• _Problem to solve_: For this exercise, copy exactly every line from the one holding "[00:01:29.76 to 00:01:30.76]" through the end of the data, both included. Omit pictures.

[Saved entries]
----------

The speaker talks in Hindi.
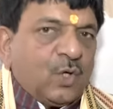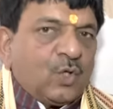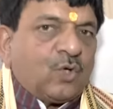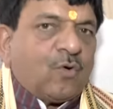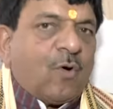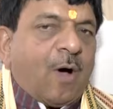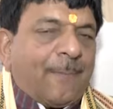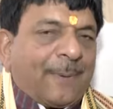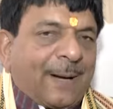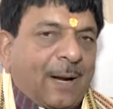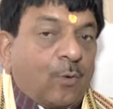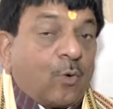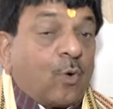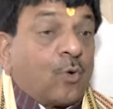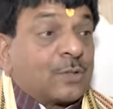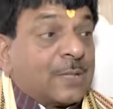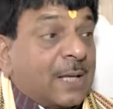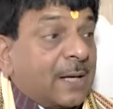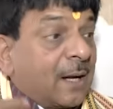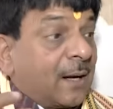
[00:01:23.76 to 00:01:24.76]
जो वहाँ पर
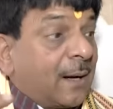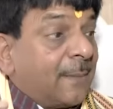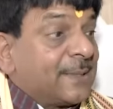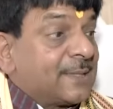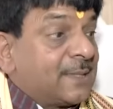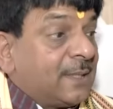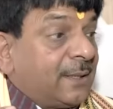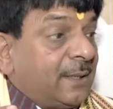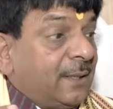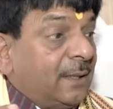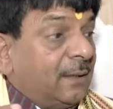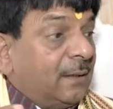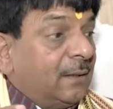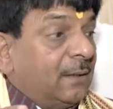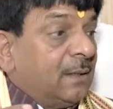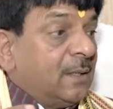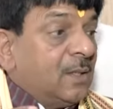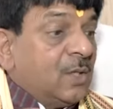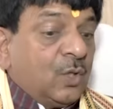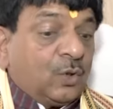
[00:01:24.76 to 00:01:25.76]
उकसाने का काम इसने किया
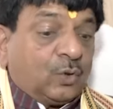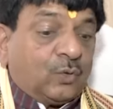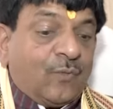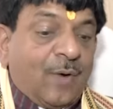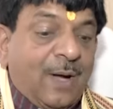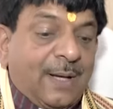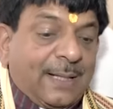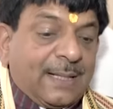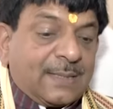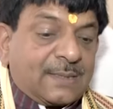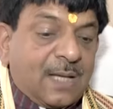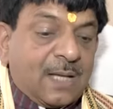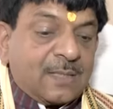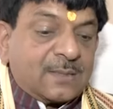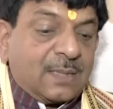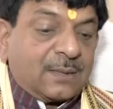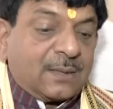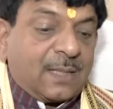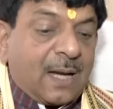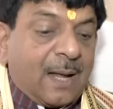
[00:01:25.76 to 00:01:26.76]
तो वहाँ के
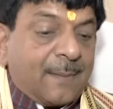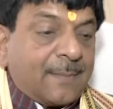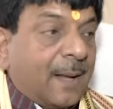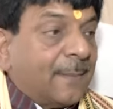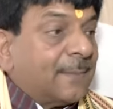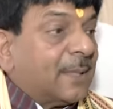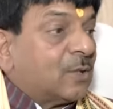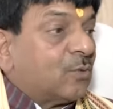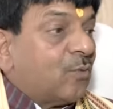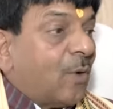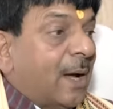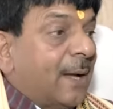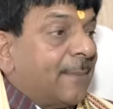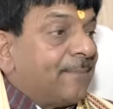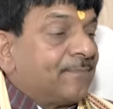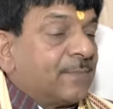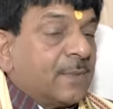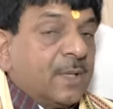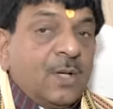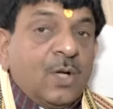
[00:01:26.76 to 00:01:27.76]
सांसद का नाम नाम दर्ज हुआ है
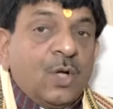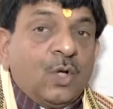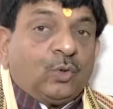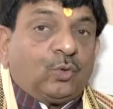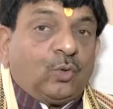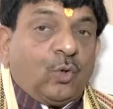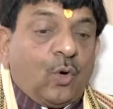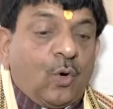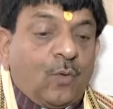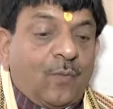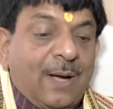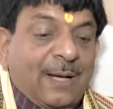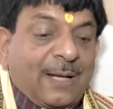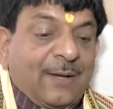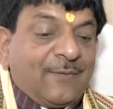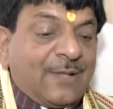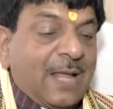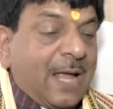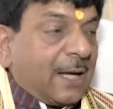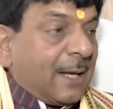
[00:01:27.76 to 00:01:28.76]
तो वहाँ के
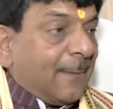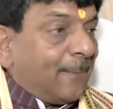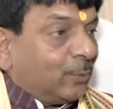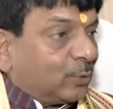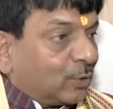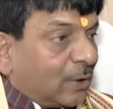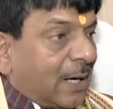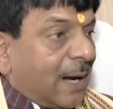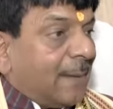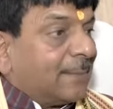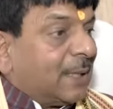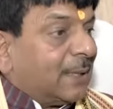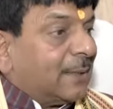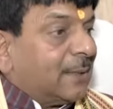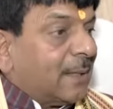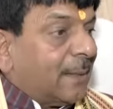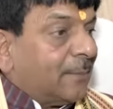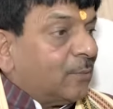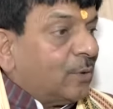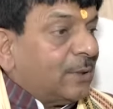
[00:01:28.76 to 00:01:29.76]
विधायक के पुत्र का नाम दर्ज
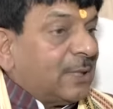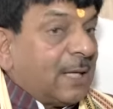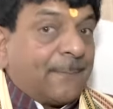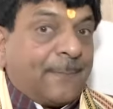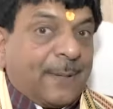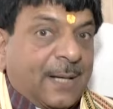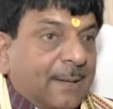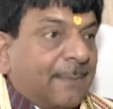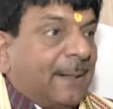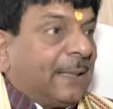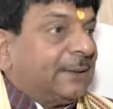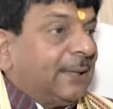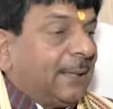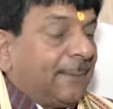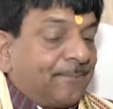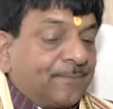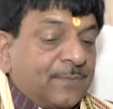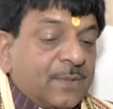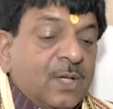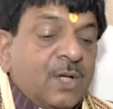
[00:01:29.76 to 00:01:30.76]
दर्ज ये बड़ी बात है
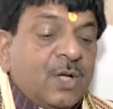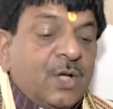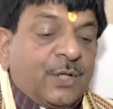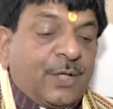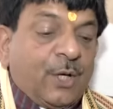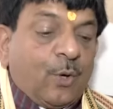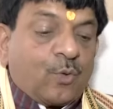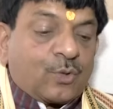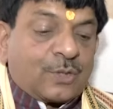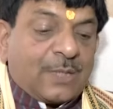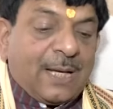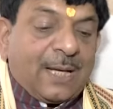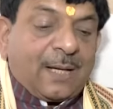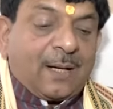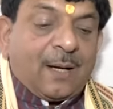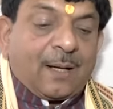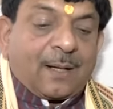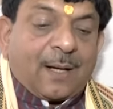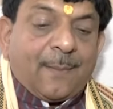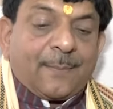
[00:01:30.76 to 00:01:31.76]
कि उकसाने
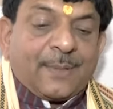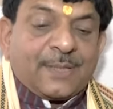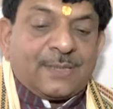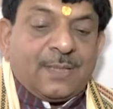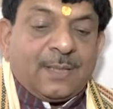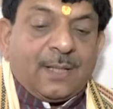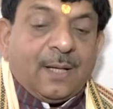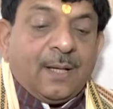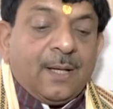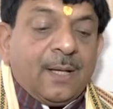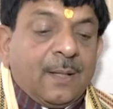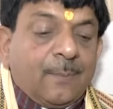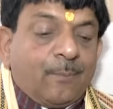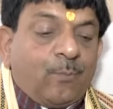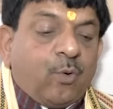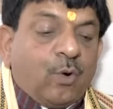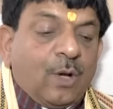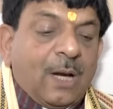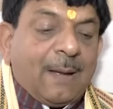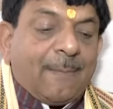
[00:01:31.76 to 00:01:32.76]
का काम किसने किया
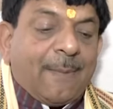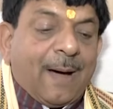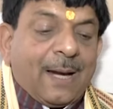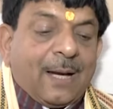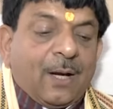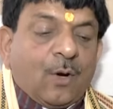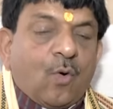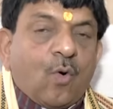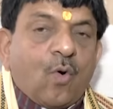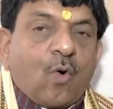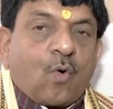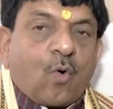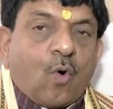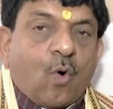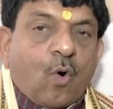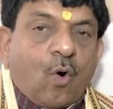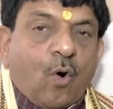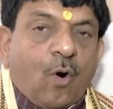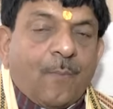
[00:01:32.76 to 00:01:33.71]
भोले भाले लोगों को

----------

• _Expected output_:
[00:01:29.76 to 00:01:30.76]
दर्ज ये बड़ी बात है
[00:01:30.76 to 00:01:31.76]
कि उकसाने
[00:01:31.76 to 00:01:32.76]
का काम किसने किया
[00:01:32.76 to 00:01:33.71]
भोले भाले लोगों को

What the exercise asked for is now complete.